• _Information provided_
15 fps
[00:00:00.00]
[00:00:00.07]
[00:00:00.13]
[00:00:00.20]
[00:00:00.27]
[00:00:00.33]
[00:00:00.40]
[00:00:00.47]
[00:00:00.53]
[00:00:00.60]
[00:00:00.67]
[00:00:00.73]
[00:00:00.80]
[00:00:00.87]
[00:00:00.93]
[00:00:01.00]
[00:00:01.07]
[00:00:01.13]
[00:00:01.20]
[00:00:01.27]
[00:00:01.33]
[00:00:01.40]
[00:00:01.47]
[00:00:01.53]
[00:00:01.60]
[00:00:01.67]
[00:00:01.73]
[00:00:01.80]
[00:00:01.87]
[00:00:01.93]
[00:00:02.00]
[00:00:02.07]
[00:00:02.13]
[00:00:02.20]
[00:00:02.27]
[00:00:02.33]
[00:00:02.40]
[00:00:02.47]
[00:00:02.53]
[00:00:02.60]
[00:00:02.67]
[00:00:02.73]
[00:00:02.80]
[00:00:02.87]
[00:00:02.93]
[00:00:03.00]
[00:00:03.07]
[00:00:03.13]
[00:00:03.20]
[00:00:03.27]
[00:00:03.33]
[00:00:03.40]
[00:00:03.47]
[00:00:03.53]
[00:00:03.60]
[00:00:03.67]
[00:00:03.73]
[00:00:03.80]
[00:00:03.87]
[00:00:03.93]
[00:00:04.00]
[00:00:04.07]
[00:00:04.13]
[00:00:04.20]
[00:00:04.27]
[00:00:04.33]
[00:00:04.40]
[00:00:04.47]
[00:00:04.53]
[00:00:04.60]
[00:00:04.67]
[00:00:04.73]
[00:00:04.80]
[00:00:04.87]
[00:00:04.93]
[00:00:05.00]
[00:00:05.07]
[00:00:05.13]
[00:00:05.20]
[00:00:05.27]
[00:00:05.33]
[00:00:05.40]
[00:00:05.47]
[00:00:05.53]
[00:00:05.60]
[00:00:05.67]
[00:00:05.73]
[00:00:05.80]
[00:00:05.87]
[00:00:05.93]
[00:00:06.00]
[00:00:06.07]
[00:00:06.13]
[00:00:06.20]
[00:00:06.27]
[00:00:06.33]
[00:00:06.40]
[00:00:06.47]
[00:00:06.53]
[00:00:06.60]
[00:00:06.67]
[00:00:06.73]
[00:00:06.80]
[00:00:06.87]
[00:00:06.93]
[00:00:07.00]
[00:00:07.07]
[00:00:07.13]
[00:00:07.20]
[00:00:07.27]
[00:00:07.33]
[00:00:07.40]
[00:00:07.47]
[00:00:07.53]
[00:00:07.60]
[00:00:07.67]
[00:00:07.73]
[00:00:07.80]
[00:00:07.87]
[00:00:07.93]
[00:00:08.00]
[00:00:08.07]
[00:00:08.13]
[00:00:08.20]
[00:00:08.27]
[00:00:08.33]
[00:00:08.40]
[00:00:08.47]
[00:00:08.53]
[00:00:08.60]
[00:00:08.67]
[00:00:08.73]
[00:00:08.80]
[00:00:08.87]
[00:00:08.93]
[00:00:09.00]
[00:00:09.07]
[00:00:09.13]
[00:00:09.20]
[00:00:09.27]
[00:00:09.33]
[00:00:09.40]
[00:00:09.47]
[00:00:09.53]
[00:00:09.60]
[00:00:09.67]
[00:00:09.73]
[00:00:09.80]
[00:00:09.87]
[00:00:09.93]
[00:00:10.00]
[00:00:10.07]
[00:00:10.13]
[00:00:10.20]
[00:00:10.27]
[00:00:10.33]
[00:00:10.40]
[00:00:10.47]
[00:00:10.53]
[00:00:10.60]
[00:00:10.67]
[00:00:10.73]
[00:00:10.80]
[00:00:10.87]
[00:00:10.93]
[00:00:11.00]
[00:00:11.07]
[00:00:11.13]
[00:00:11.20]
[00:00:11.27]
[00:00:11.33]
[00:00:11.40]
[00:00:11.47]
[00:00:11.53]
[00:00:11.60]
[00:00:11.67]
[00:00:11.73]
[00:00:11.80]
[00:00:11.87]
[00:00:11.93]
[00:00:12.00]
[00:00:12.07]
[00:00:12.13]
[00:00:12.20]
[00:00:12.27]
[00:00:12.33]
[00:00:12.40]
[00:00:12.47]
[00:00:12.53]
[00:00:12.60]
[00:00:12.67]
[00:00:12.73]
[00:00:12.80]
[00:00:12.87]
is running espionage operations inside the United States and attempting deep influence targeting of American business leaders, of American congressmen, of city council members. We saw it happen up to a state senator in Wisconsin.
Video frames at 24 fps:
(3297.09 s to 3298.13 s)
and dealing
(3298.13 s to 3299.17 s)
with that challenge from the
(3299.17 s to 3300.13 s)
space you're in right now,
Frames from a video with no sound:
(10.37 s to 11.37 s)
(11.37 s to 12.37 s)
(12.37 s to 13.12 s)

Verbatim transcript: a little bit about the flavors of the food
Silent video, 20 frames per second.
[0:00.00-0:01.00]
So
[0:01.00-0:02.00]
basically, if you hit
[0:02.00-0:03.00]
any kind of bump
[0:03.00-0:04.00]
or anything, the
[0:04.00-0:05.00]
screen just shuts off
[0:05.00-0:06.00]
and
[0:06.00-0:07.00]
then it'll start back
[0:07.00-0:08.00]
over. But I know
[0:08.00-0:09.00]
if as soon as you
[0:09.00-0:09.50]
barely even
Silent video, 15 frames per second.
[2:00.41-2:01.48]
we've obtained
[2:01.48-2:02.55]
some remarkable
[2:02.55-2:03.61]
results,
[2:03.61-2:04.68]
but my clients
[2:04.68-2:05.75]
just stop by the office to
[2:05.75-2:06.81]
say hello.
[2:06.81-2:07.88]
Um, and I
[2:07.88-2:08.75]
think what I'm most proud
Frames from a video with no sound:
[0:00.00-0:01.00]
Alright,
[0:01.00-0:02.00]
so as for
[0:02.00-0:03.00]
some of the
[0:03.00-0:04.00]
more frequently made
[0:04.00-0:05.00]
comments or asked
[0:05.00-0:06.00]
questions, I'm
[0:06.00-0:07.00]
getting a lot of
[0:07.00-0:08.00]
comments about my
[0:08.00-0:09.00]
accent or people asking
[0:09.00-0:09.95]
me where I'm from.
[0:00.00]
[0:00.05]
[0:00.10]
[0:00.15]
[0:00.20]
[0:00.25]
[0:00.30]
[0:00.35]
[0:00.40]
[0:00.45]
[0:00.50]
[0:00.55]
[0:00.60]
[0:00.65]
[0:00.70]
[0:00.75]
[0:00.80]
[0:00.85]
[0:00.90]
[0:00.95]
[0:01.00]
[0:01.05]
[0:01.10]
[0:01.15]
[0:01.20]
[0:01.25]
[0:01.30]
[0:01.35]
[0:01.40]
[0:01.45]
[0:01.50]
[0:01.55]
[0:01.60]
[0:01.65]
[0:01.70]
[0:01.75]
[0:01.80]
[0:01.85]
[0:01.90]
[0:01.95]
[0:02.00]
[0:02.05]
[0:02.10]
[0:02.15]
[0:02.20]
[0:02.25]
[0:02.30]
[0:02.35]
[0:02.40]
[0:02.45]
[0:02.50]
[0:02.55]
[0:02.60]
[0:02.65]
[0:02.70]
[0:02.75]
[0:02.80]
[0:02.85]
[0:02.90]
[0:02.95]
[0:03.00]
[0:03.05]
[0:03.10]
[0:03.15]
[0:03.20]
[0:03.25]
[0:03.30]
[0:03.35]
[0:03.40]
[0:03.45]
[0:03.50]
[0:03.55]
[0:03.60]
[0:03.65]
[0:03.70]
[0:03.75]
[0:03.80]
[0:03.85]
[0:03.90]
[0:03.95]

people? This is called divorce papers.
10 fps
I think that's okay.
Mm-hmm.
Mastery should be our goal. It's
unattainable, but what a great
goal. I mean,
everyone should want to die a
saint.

• _Prompt_
What is needed here is an exact copy of every record.

• _Expected output_
15 fps
[00:00:00.00]
[00:00:00.07]
[00:00:00.13]
[00:00:00.20]
[00:00:00.27]
[00:00:00.33]
[00:00:00.40]
[00:00:00.47]
[00:00:00.53]
[00:00:00.60]
[00:00:00.67]
[00:00:00.73]
[00:00:00.80]
[00:00:00.87]
[00:00:00.93]
[00:00:01.00]
[00:00:01.07]
[00:00:01.13]
[00:00:01.20]
[00:00:01.27]
[00:00:01.33]
[00:00:01.40]
[00:00:01.47]
[00:00:01.53]
[00:00:01.60]
[00:00:01.67]
[00:00:01.73]
[00:00:01.80]
[00:00:01.87]
[00:00:01.93]
[00:00:02.00]
[00:00:02.07]
[00:00:02.13]
[00:00:02.20]
[00:00:02.27]
[00:00:02.33]
[00:00:02.40]
[00:00:02.47]
[00:00:02.53]
[00:00:02.60]
[00:00:02.67]
[00:00:02.73]
[00:00:02.80]
[00:00:02.87]
[00:00:02.93]
[00:00:03.00]
[00:00:03.07]
[00:00:03.13]
[00:00:03.20]
[00:00:03.27]
[00:00:03.33]
[00:00:03.40]
[00:00:03.47]
[00:00:03.53]
[00:00:03.60]
[00:00:03.67]
[00:00:03.73]
[00:00:03.80]
[00:00:03.87]
[00:00:03.93]
[00:00:04.00]
[00:00:04.07]
[00:00:04.13]
[00:00:04.20]
[00:00:04.27]
[00:00:04.33]
[00:00:04.40]
[00:00:04.47]
[00:00:04.53]
[00:00:04.60]
[00:00:04.67]
[00:00:04.73]
[00:00:04.80]
[00:00:04.87]
[00:00:04.93]
[00:00:05.00]
[00:00:05.07]
[00:00:05.13]
[00:00:05.20]
[00:00:05.27]
[00:00:05.33]
[00:00:05.40]
[00:00:05.47]
[00:00:05.53]
[00:00:05.60]
[00:00:05.67]
[00:00:05.73]
[00:00:05.80]
[00:00:05.87]
[00:00:05.93]
[00:00:06.00]
[00:00:06.07]
[00:00:06.13]
[00:00:06.20]
[00:00:06.27]
[00:00:06.33]
[00:00:06.40]
[00:00:06.47]
[00:00:06.53]
[00:00:06.60]
[00:00:06.67]
[00:00:06.73]
[00:00:06.80]
[00:00:06.87]
[00:00:06.93]
[00:00:07.00]
[00:00:07.07]
[00:00:07.13]
[00:00:07.20]
[00:00:07.27]
[00:00:07.33]
[00:00:07.40]
[00:00:07.47]
[00:00:07.53]
[00:00:07.60]
[00:00:07.67]
[00:00:07.73]
[00:00:07.80]
[00:00:07.87]
[00:00:07.93]
[00:00:08.00]
[00:00:08.07]
[00:00:08.13]
[00:00:08.20]
[00:00:08.27]
[00:00:08.33]
[00:00:08.40]
[00:00:08.47]
[00:00:08.53]
[00:00:08.60]
[00:00:08.67]
[00:00:08.73]
[00:00:08.80]
[00:00:08.87]
[00:00:08.93]
[00:00:09.00]
[00:00:09.07]
[00:00:09.13]
[00:00:09.20]
[00:00:09.27]
[00:00:09.33]
[00:00:09.40]
[00:00:09.47]
[00:00:09.53]
[00:00:09.60]
[00:00:09.67]
[00:00:09.73]
[00:00:09.80]
[00:00:09.87]
[00:00:09.93]
[00:00:10.00]
[00:00:10.07]
[00:00:10.13]
[00:00:10.20]
[00:00:10.27]
[00:00:10.33]
[00:00:10.40]
[00:00:10.47]
[00:00:10.53]
[00:00:10.60]
[00:00:10.67]
[00:00:10.73]
[00:00:10.80]
[00:00:10.87]
[00:00:10.93]
[00:00:11.00]
[00:00:11.07]
[00:00:11.13]
[00:00:11.20]
[00:00:11.27]
[00:00:11.33]
[00:00:11.40]
[00:00:11.47]
[00:00:11.53]
[00:00:11.60]
[00:00:11.67]
[00:00:11.73]
[00:00:11.80]
[00:00:11.87]
[00:00:11.93]
[00:00:12.00]
[00:00:12.07]
[00:00:12.13]
[00:00:12.20]
[00:00:12.27]
[00:00:12.33]
[00:00:12.40]
[00:00:12.47]
[00:00:12.53]
[00:00:12.60]
[00:00:12.67]
[00:00:12.73]
[00:00:12.80]
[00:00:12.87]
is running espionage operations inside the United States and attempting deep influence targeting of American business leaders, of American congressmen, of city council members. We saw it happen up to a state senator in Wisconsin.
Video frames at 24 fps:
(3297.09 s to 3298.13 s)
and dealing
(3298.13 s to 3299.17 s)
with that challenge from the
(3299.17 s to 3300.13 s)
space you're in right now,
Frames from a video with no sound:
(10.37 s to 11.37 s)
(11.37 s to 12.37 s)
(12.37 s to 13.12 s)

Verbatim transcript: a little bit about the flavors of the food
Silent video, 20 frames per second.
[0:00.00-0:01.00]
So
[0:01.00-0:02.00]
basically, if you hit
[0:02.00-0:03.00]
any kind of bump
[0:03.00-0:04.00]
or anything, the
[0:04.00-0:05.00]
screen just shuts off
[0:05.00-0:06.00]
and
[0:06.00-0:07.00]
then it'll start back
[0:07.00-0:08.00]
over. But I know
[0:08.00-0:09.00]
if as soon as you
[0:09.00-0:09.50]
barely even
Silent video, 15 frames per second.
[2:00.41-2:01.48]
we've obtained
[2:01.48-2:02.55]
some remarkable
[2:02.55-2:03.61]
results,
[2:03.61-2:04.68]
but my clients
[2:04.68-2:05.75]
just stop by the office to
[2:05.75-2:06.81]
say hello.
[2:06.81-2:07.88]
Um, and I
[2:07.88-2:08.75]
think what I'm most proud
Frames from a video with no sound:
[0:00.00-0:01.00]
Alright,
[0:01.00-0:02.00]
so as for
[0:02.00-0:03.00]
some of the
[0:03.00-0:04.00]
more frequently made
[0:04.00-0:05.00]
comments or asked
[0:05.00-0:06.00]
questions, I'm
[0:06.00-0:07.00]
getting a lot of
[0:07.00-0:08.00]
comments about my
[0:08.00-0:09.00]
accent or people asking
[0:09.00-0:09.95]
me where I'm from.
[0:00.00]
[0:00.05]
[0:00.10]
[0:00.15]
[0:00.20]
[0:00.25]
[0:00.30]
[0:00.35]
[0:00.40]
[0:00.45]
[0:00.50]
[0:00.55]
[0:00.60]
[0:00.65]
[0:00.70]
[0:00.75]
[0:00.80]
[0:00.85]
[0:00.90]
[0:00.95]
[0:01.00]
[0:01.05]
[0:01.10]
[0:01.15]
[0:01.20]
[0:01.25]
[0:01.30]
[0:01.35]
[0:01.40]
[0:01.45]
[0:01.50]
[0:01.55]
[0:01.60]
[0:01.65]
[0:01.70]
[0:01.75]
[0:01.80]
[0:01.85]
[0:01.90]
[0:01.95]
[0:02.00]
[0:02.05]
[0:02.10]
[0:02.15]
[0:02.20]
[0:02.25]
[0:02.30]
[0:02.35]
[0:02.40]
[0:02.45]
[0:02.50]
[0:02.55]
[0:02.60]
[0:02.65]
[0:02.70]
[0:02.75]
[0:02.80]
[0:02.85]
[0:02.90]
[0:02.95]
[0:03.00]
[0:03.05]
[0:03.10]
[0:03.15]
[0:03.20]
[0:03.25]
[0:03.30]
[0:03.35]
[0:03.40]
[0:03.45]
[0:03.50]
[0:03.55]
[0:03.60]
[0:03.65]
[0:03.70]
[0:03.75]
[0:03.80]
[0:03.85]
[0:03.90]
[0:03.95]

people? This is called divorce papers.
10 fps
I think that's okay.
Mm-hmm.
Mastery should be our goal. It's
unattainable, but what a great
goal. I mean,
everyone should want to die a
saint.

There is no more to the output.